Problem to work on
The records below are to be copied exactly, with every picture left out.

^^^^^^^^

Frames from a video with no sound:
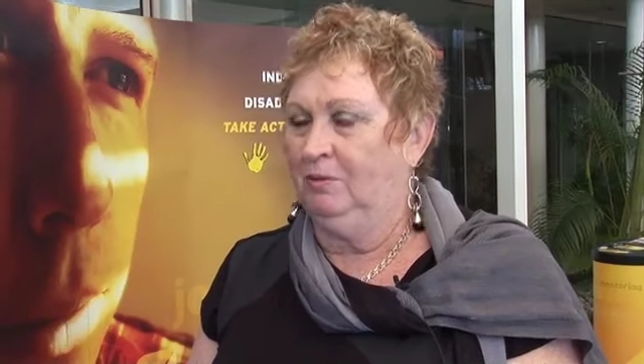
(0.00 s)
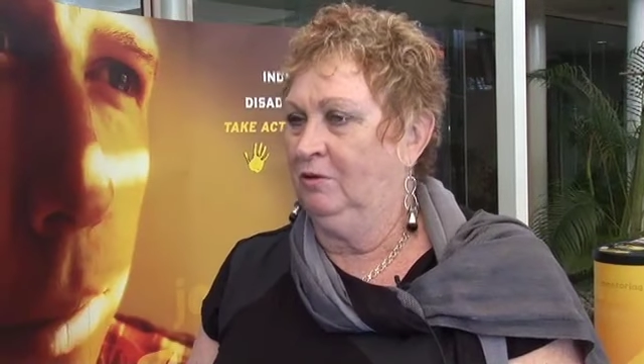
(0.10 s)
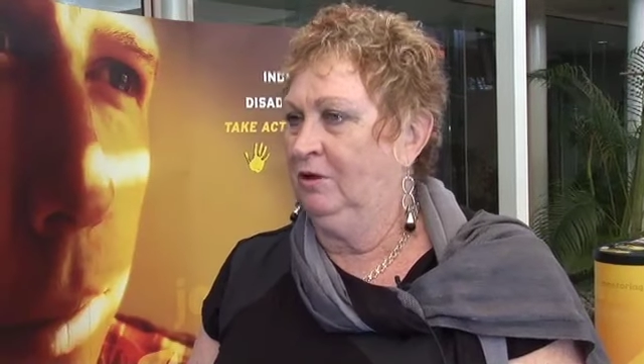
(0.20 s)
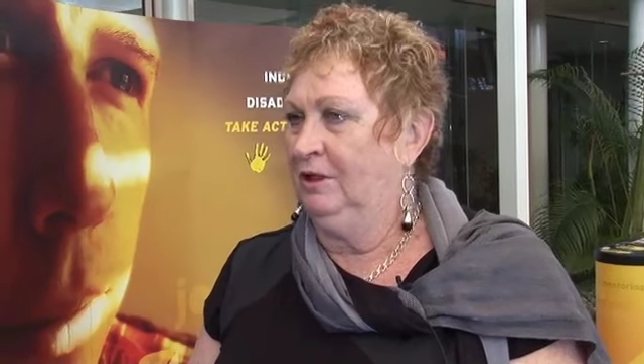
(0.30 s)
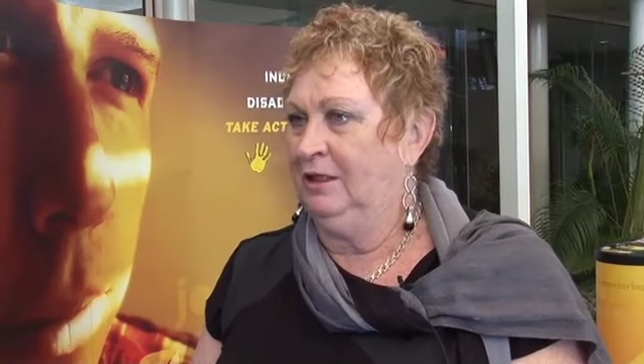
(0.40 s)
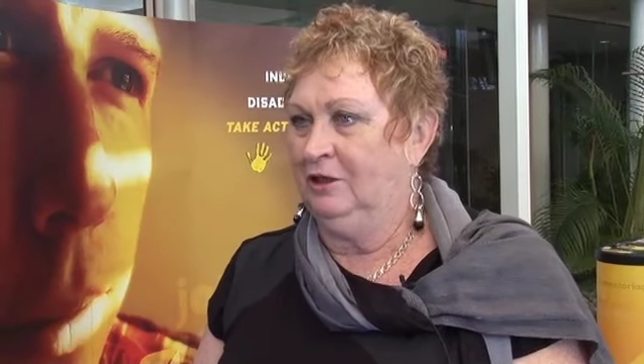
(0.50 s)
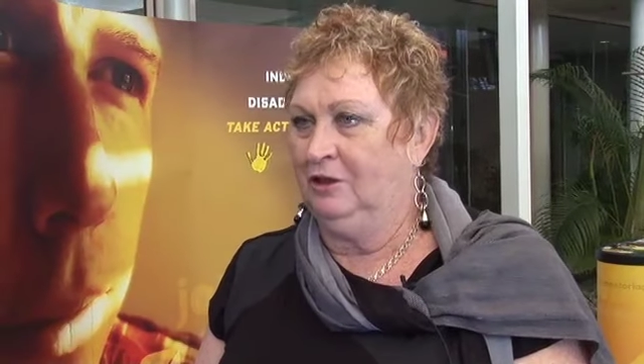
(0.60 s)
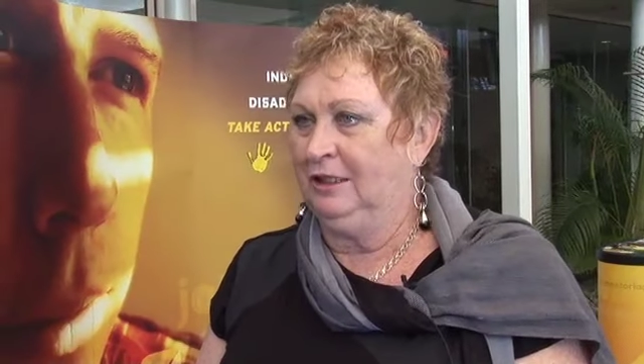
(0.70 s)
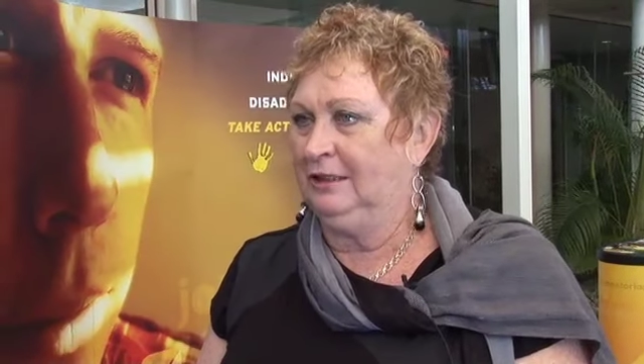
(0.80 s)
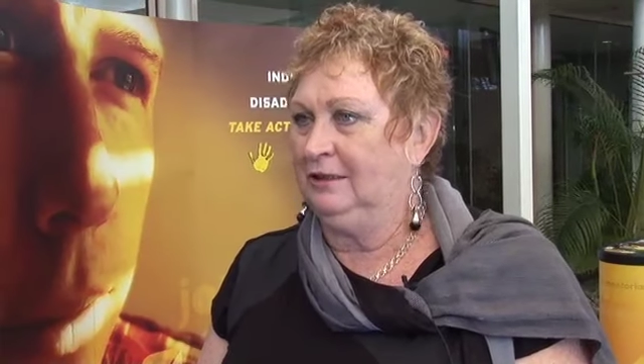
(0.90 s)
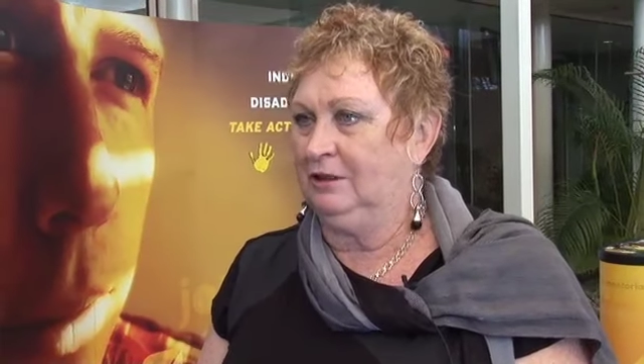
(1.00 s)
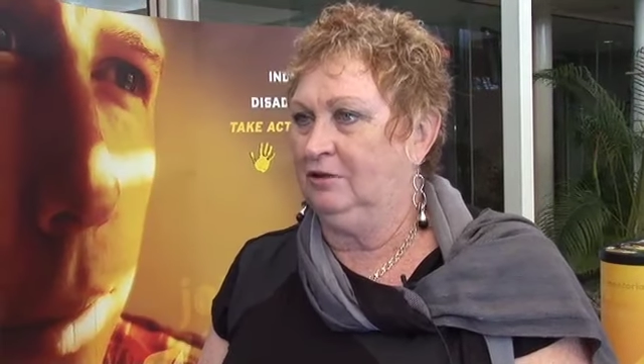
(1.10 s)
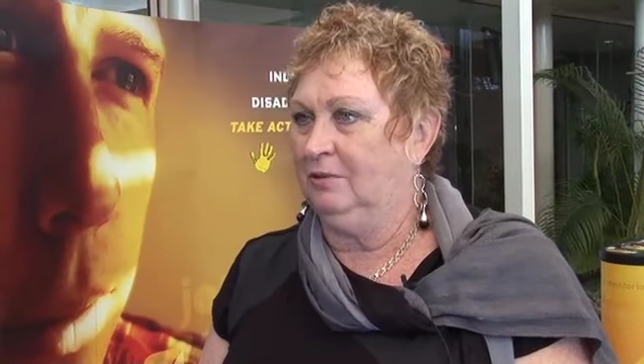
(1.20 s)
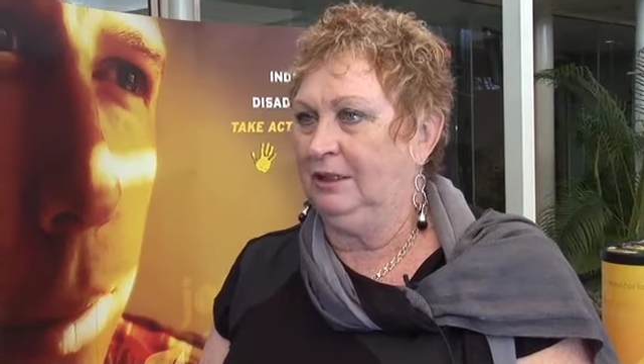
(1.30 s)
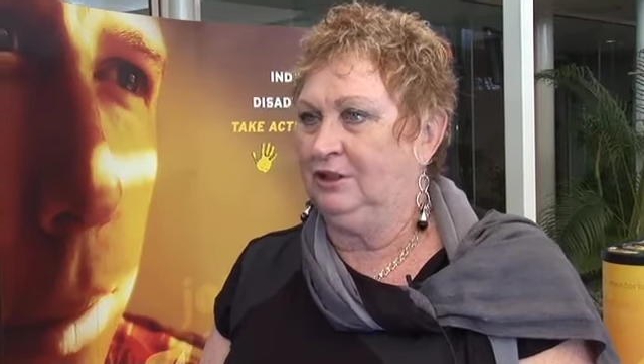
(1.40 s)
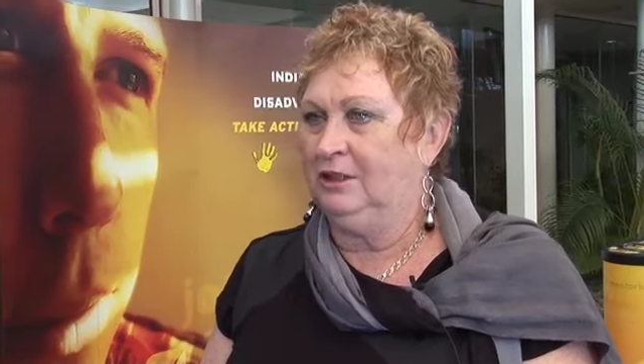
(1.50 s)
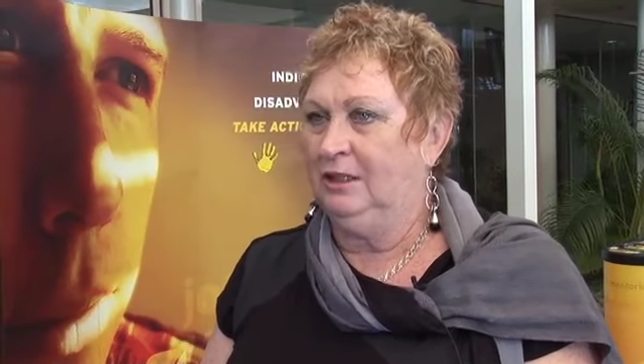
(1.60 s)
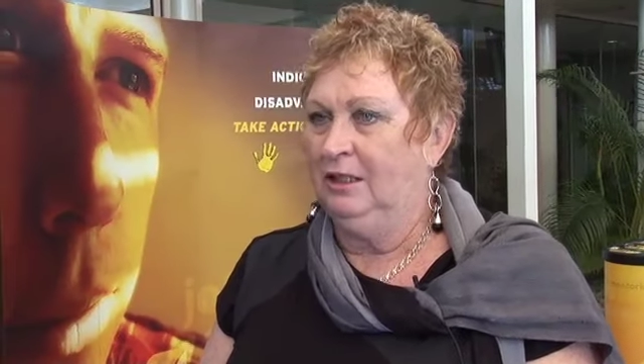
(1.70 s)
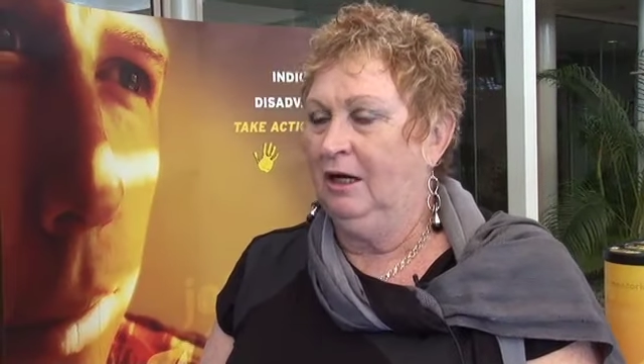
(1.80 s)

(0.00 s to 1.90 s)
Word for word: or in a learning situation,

^^^^^^^^

Task solution
Frames from a video with no sound:
(0.00 s)
(0.10 s)
(0.20 s)
(0.30 s)
(0.40 s)
(0.50 s)
(0.60 s)
(0.70 s)
(0.80 s)
(0.90 s)
(1.00 s)
(1.10 s)
(1.20 s)
(1.30 s)
(1.40 s)
(1.50 s)
(1.60 s)
(1.70 s)
(1.80 s)

(0.00 s to 1.90 s)
Word for word: or in a learning situation,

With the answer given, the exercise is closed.